I was talking to my mom the other day and she said she was tired of her meat options for dinner and I thought, “Me too!” I serve the same things throughout the month: roast chicken, steaks, slow-roasted pork, some sort of ground meat product (chicken or pork sausage, beef, etc…), pot roast or short ribs, and maybe some fish. I like meat a lot, but I am not sure I am the best at cooking it. Sigh.
I decided if I am going to try something new, I better find a fool-proof recipe. For me, recipes that are cooked slowly are generally pretty safe. It’s those high-heat, temperature-has-to-be-perfect-or-it’s-dry meats that are tricky. (See: steak, chicken breasts, pork chops, shrimp, scallops, and much more). I decided to cook a lamb roast from Alice Water’s Book, The Art of Simple Food, which is like the slow food bible. This book is wonderful, if you haven’t heard. She encourages buying local, whole foods and then describes how to cook them with relatively easy, yet fantastic recipes. Nothing fancy, just simple, wholesome, and delicious food.
See? How good does that look?
Anyway, so I went to the store in search of a lamb shoulder roast, which only brought strange looks from the butcher as they don’t carry that cut. I walked out with 4 lamb blade chops, which I was assured could be braised. (I am glad the butchers help me sometimes, because, I swear, half the time I have no idea what I am supposed to do when it comes to meat.)
I think the key to braising consists of a few things. 1. Salt and pepper before (up to a day before) 2. Browning- make sure the meat gets a nice brown sear. 3. Delicious braising liquid, without it, your meat will lose flavor.
This recipe had me cook the lamb with onions, carrots, white wine, chicken stock, hot dried chilies and some herbs. It smelled wonderful before I even put it in the oven.
And, then when it came out… I blended the sauce, served it over polenta, and topped with gremolata (which every time I see on a menu, I have to ask for a definition. Maybe now that I have made it, I won’t have to ask!).
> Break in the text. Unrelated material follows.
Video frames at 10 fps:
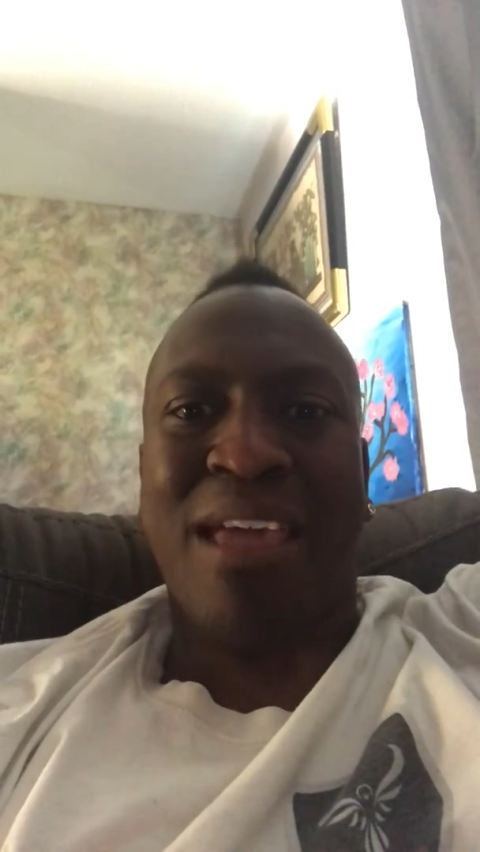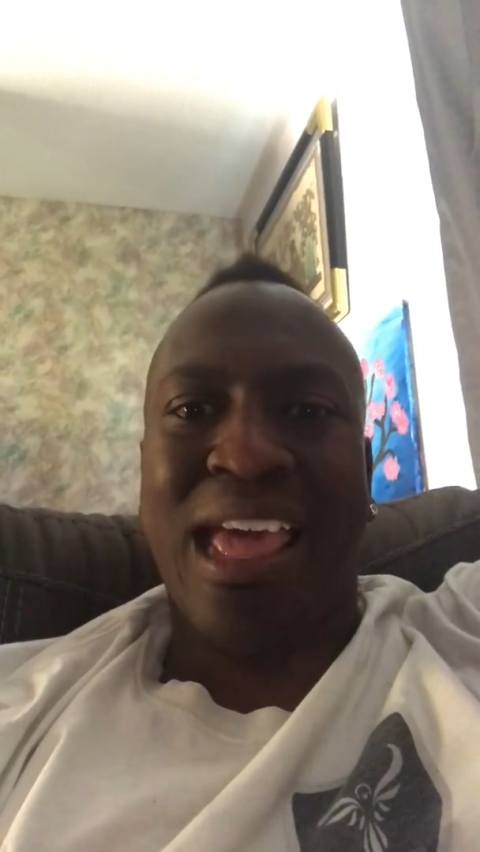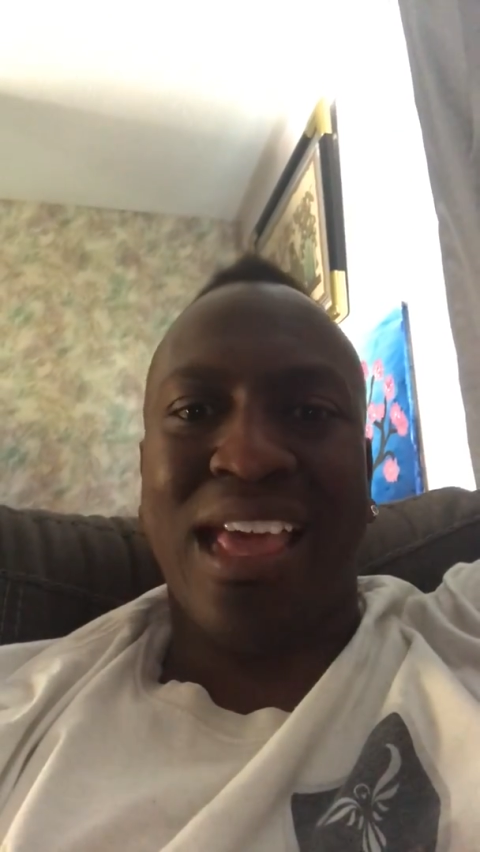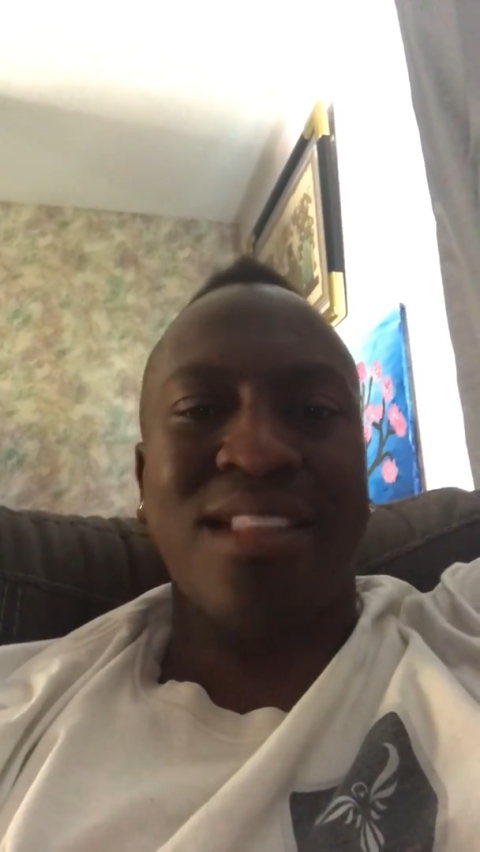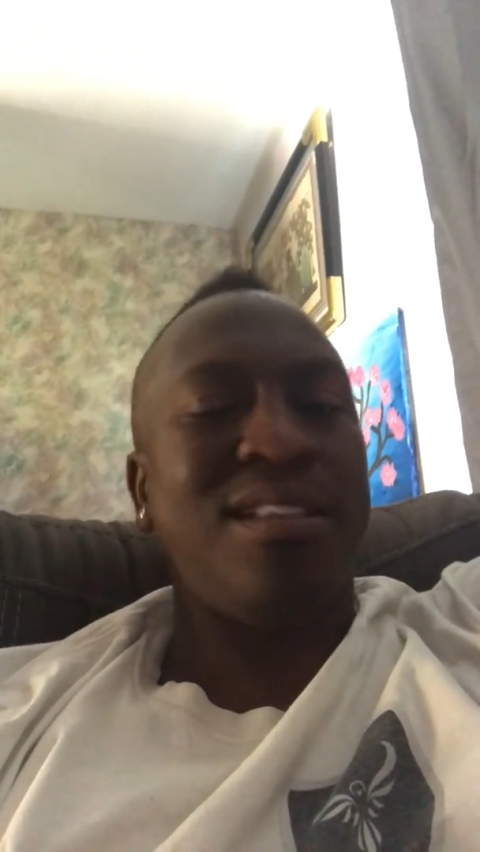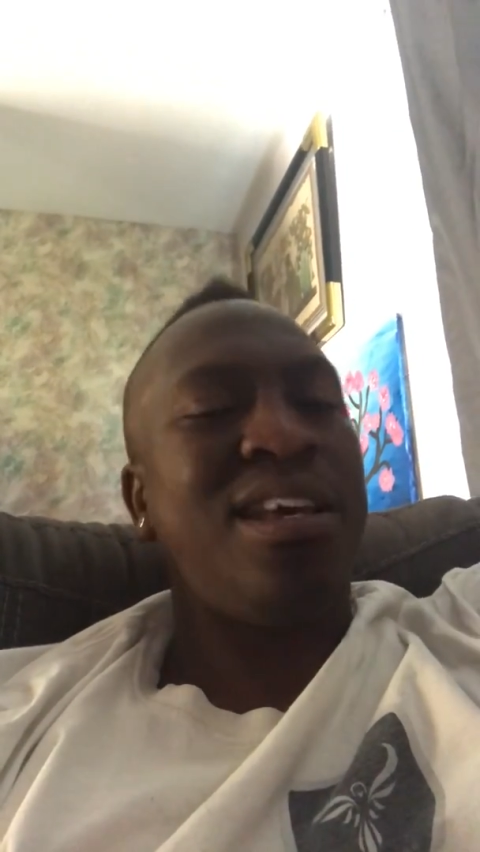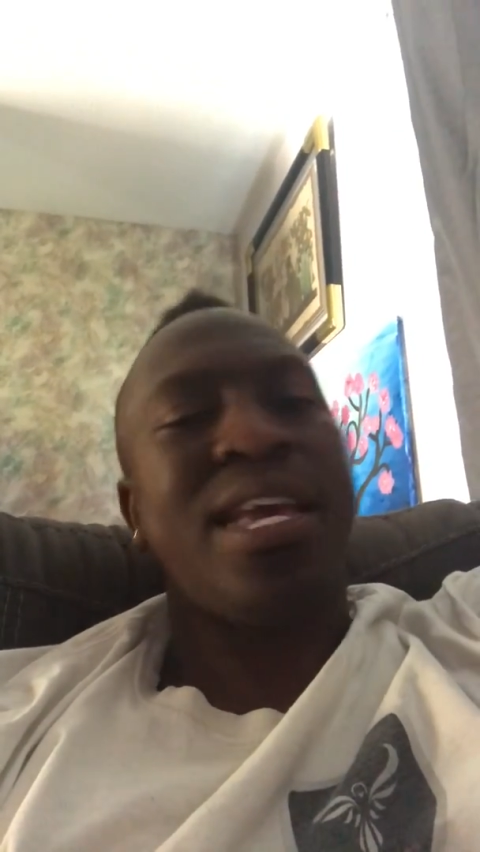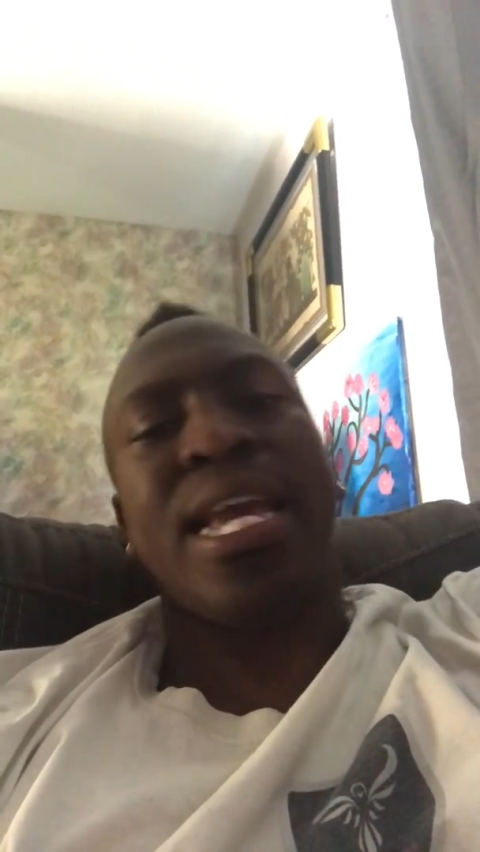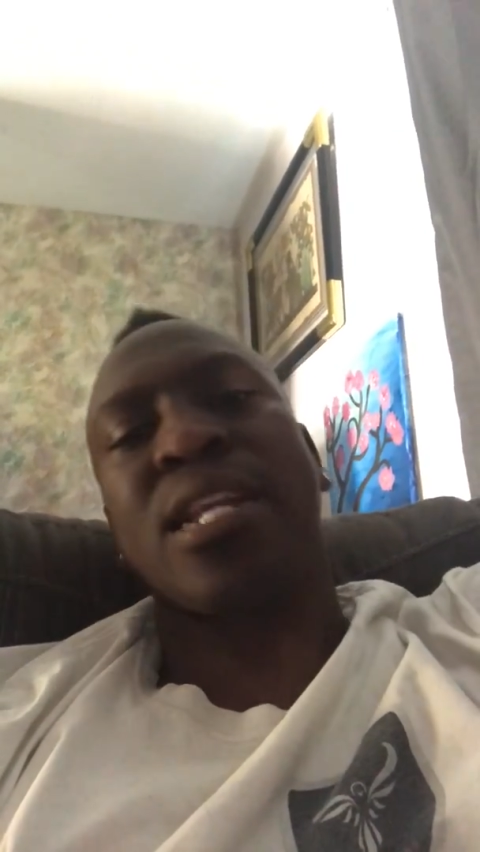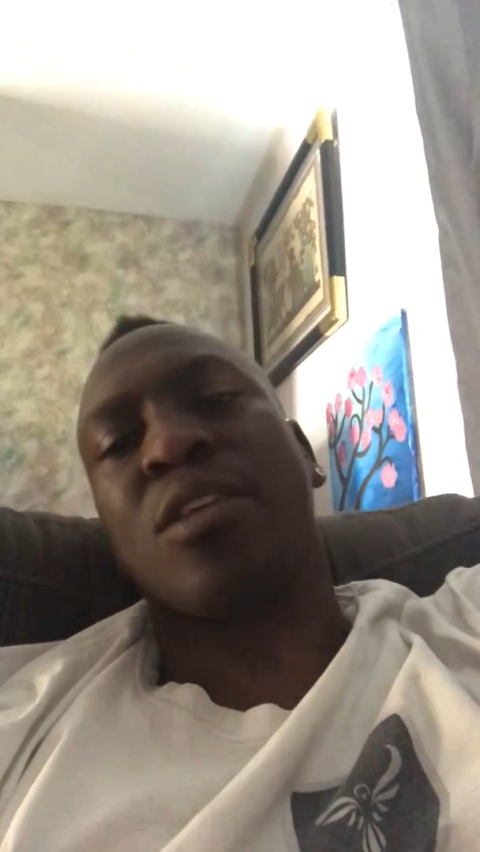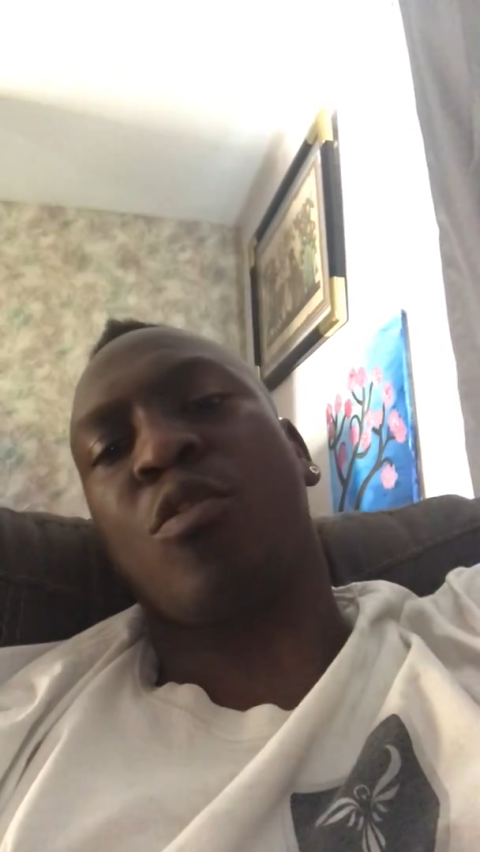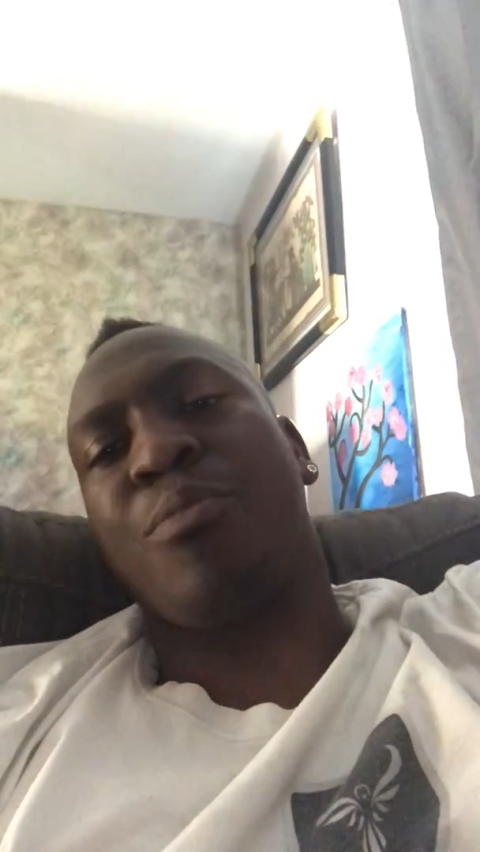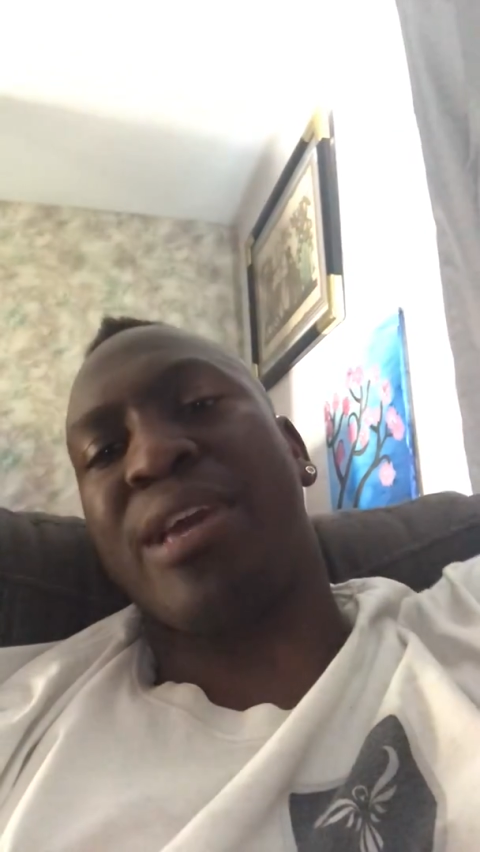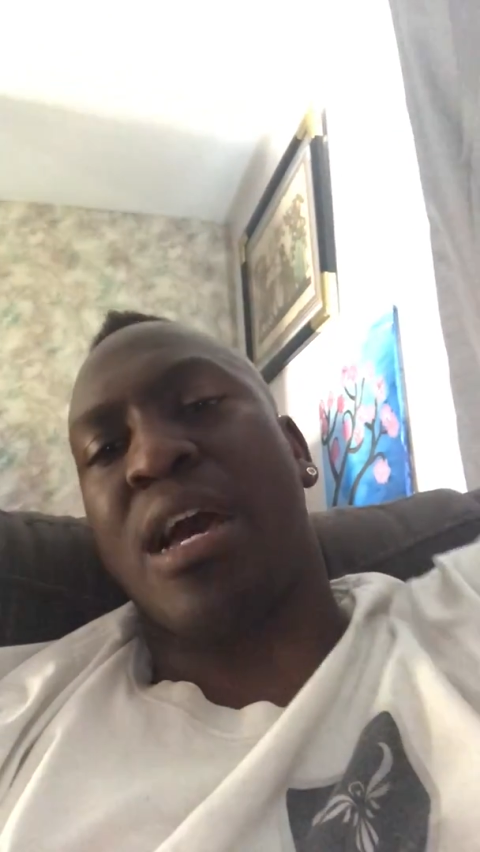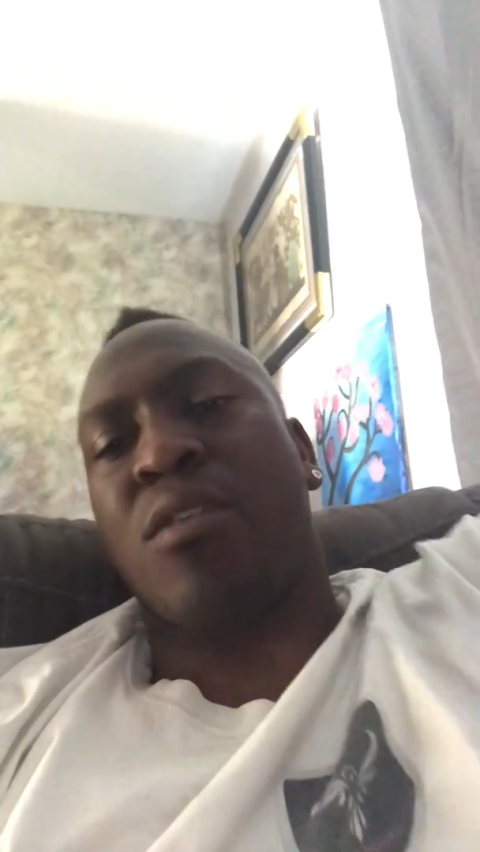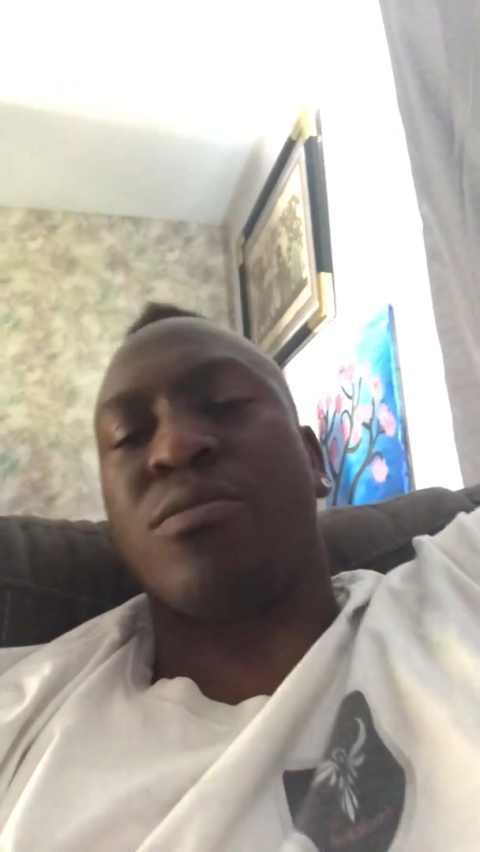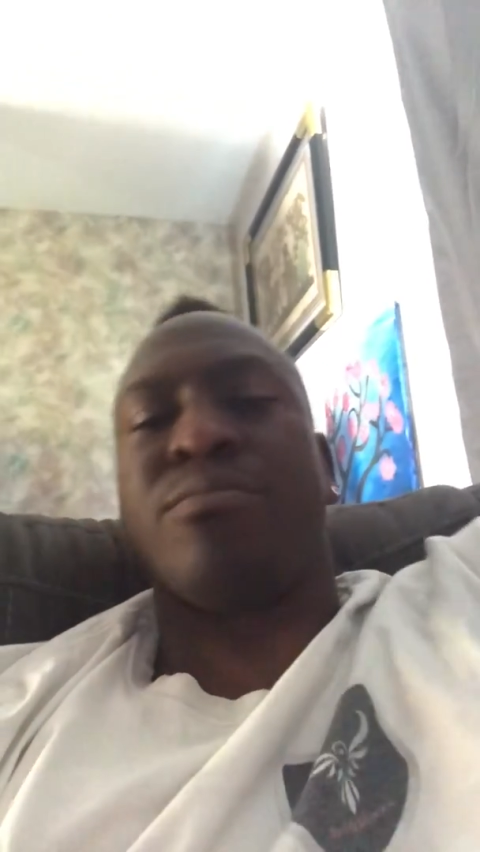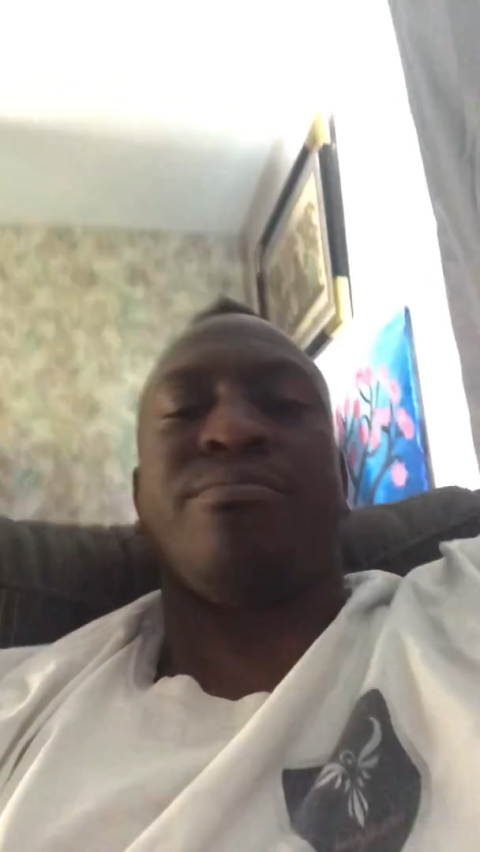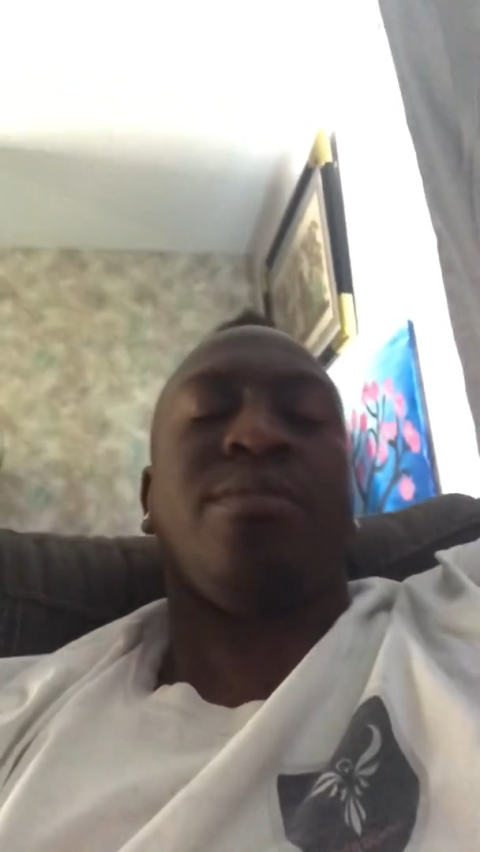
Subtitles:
man. England gonna be out.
The result was so good. I think I might have to add this to our monthly rotation. The lamb wasn’t that expensive ($5.99 a pound) and it made enough for 5+ meals. If you are looking for something new to make, try this!
Adapted from Alice Waters, The Art of Simple Food
4 bone in lamb shank cuts (I used lamb blade, but other arm cuts will work)
salt and pepper
2 Tbsp olive oil
2 cups of chopped onion
2 carrots, chopped
5 cloves of garlic, peeled
1 sprig of fresh thyme
1 bay leaf
1 small dried chili pepper
5 black peppercorns
3/4 cup of white wine
2 medium tomatoes, chopped
2 cups of chicken broth
3 Tbsp of chopped parsley
1 teaspoon of lemon zest
2 cloves of finely chopped garlic
If you have time, salt and pepper the shanks the day before. If not, do it as much ahead of time as possible.
Preheat the oven to 325. Heat a oven-proof, heavy-bottomed pan over medium-high heat. Warm the oil and add the shanks, browning them well on all sides. Remove the shanks from the pan and pour out most of the oil. Add in the onion, carrots, garlic, chili pepper, thyme, and bay leaf. Cook for 5 minutes, until the vegetables soften. Then, turn up the heat to high and add the white wine, scraping the brown bits from the bottom of the pan. After a minute, add the tomatoes. Bring to a boil and allow to cook down by half. Add the shanks back to the pan along with the 2 cups of chicken broth. Cover and place in the oven for 2 1/2 to 3 hours.
While the lamb is cooking, make the gremolata. Combine the parsley, lemon zest, and garlic cloves. Set aside.
When the lamb falls off the bone, remove from oven. Take shanks out of pan and throw away the bones. Place the sauce in a food processor and pulse to create a rough puree. Pour over the lamb meat. Top with a tablespoon of gremolata.
I served this on top of polenta, but it would do just as well on a bed of mashed potatoes, braised greens, or in a bowl with a nice piece of bread to sop up the juices.